§ TASK OBJECTIVE: Would you return each entry exactly as written, omitting any pictures?

*** INPUT MATERIAL ***

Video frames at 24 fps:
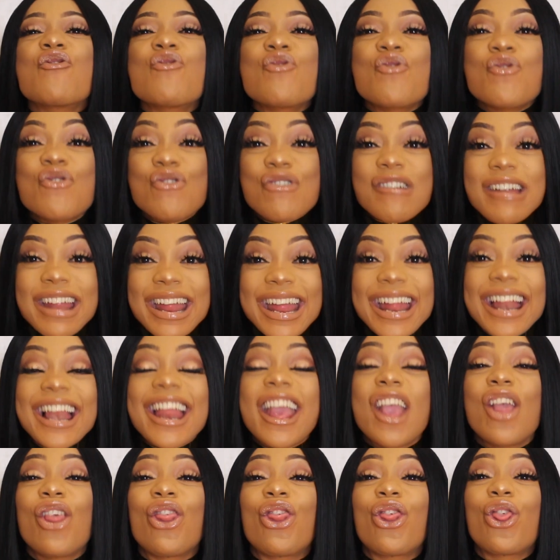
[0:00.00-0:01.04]

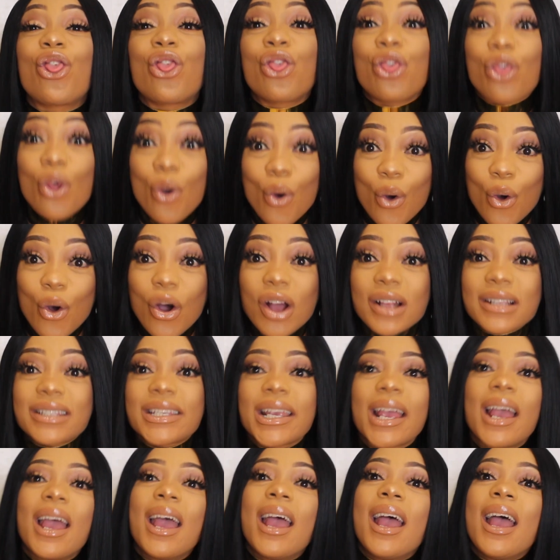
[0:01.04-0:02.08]
really thought
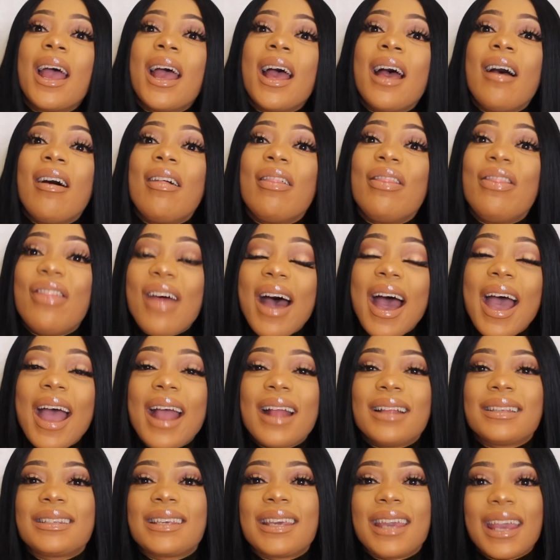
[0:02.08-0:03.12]

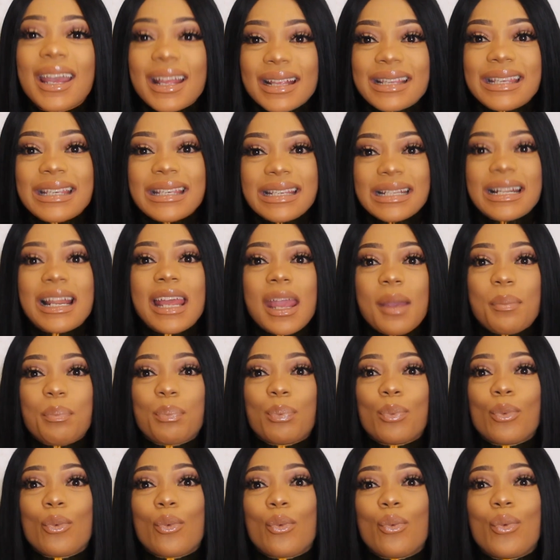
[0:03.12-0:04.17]
that kids sleep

***

§ YOUR RESPONSE:
Video frames at 24 fps:
[0:00.00-0:01.04]

[0:01.04-0:02.08]
really thought
[0:02.08-0:03.12]

[0:03.12-0:04.17]
that kids sleep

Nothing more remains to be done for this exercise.